• Required action
Please copy every line from the records below that contains the string "Video".

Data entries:

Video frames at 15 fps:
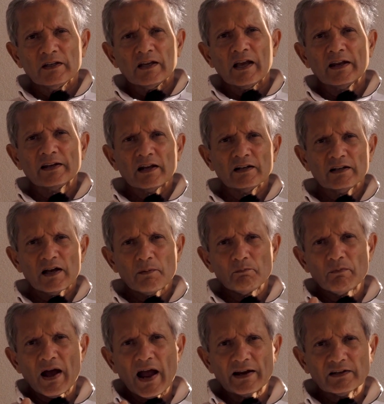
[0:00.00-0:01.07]
And I'll come
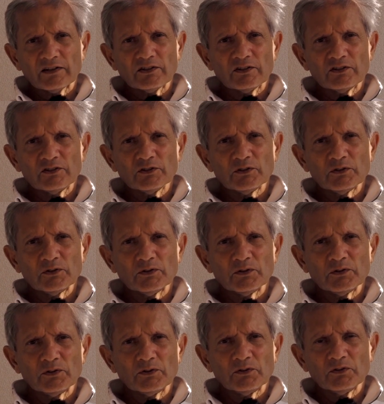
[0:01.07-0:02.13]
back to
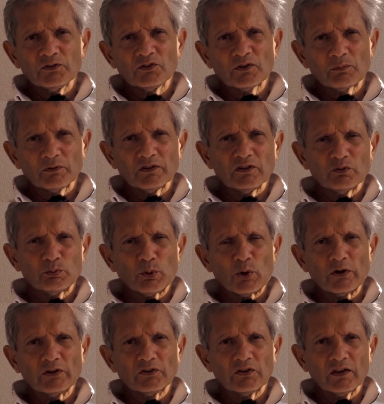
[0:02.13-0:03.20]
some of these
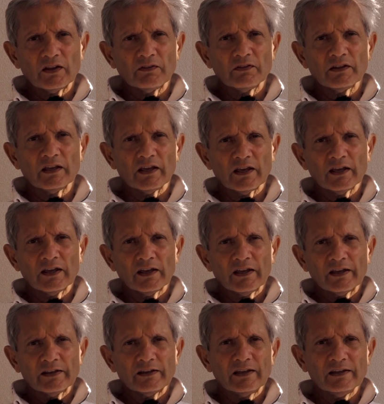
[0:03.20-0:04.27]
points in the
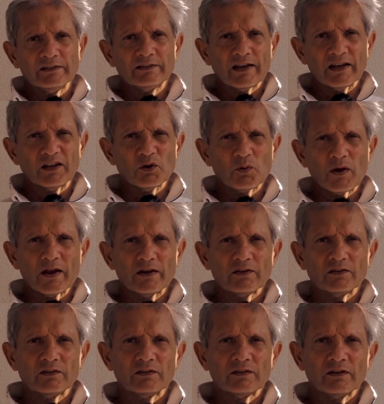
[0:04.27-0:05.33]
key
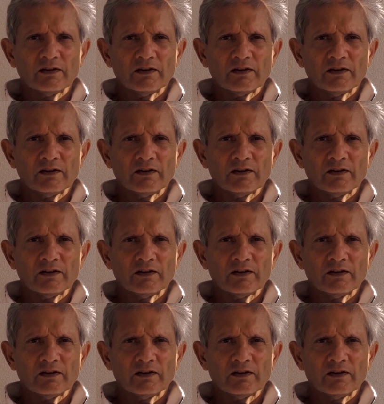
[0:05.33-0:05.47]
takeaways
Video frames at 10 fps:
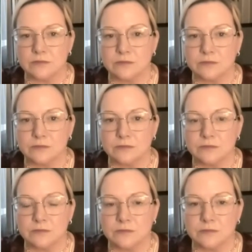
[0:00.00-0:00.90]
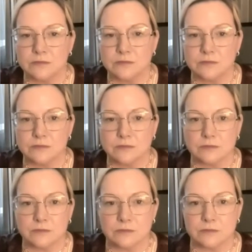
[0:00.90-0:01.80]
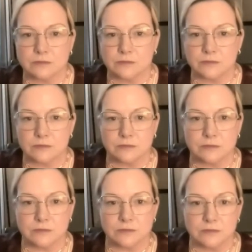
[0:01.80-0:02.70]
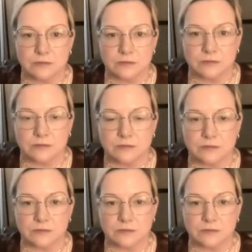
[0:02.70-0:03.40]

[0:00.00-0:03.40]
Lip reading: (not speaking)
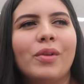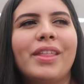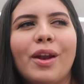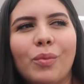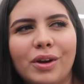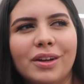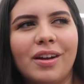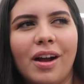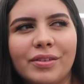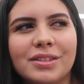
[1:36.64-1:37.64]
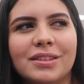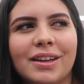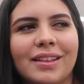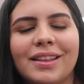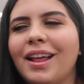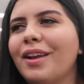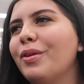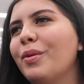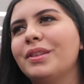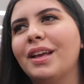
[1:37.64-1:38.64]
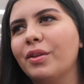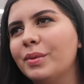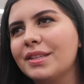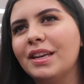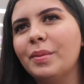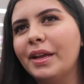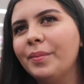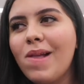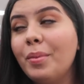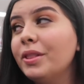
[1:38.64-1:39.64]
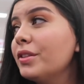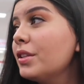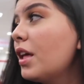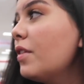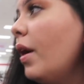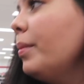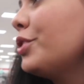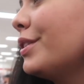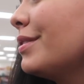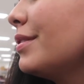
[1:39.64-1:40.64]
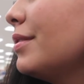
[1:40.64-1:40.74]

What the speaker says: One that I would, obviously, and then I don't know what the other one's gonna be. But there's a lot of options.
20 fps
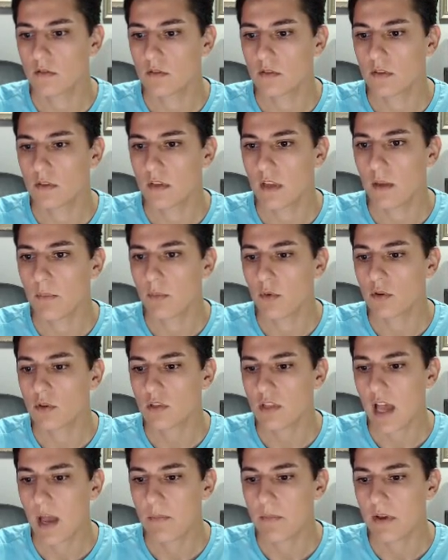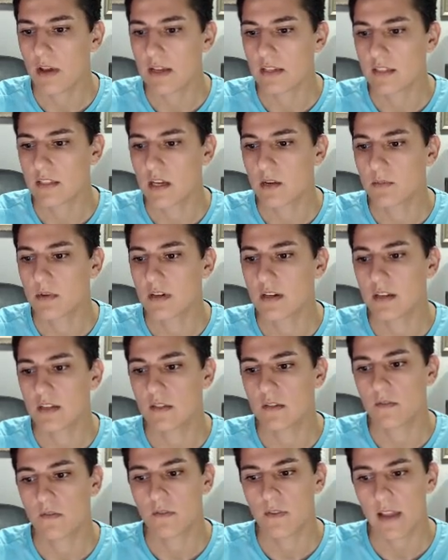The input type as number
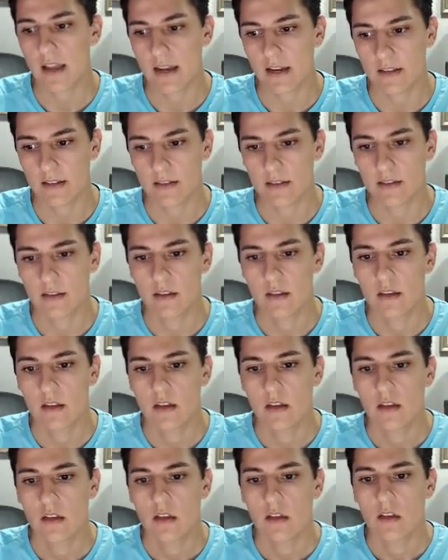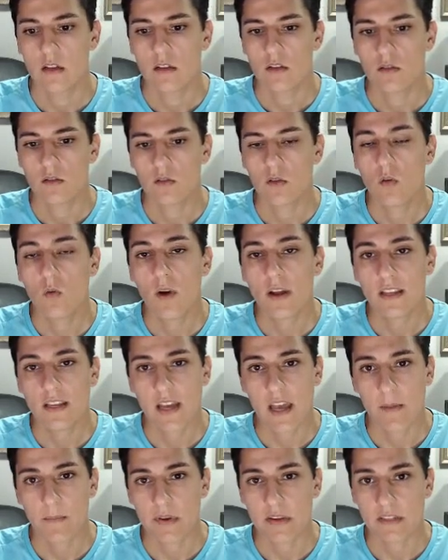is flagged. So what
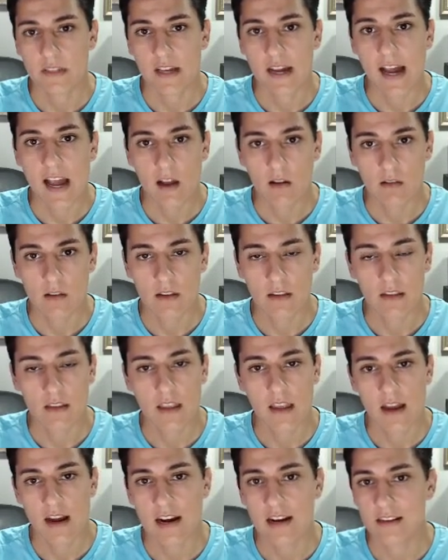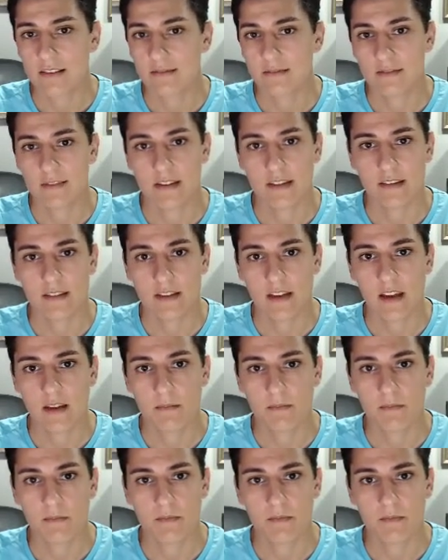happens? Actually, they are the same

• Your response
Video frames at 15 fps:
Video frames at 10 fps:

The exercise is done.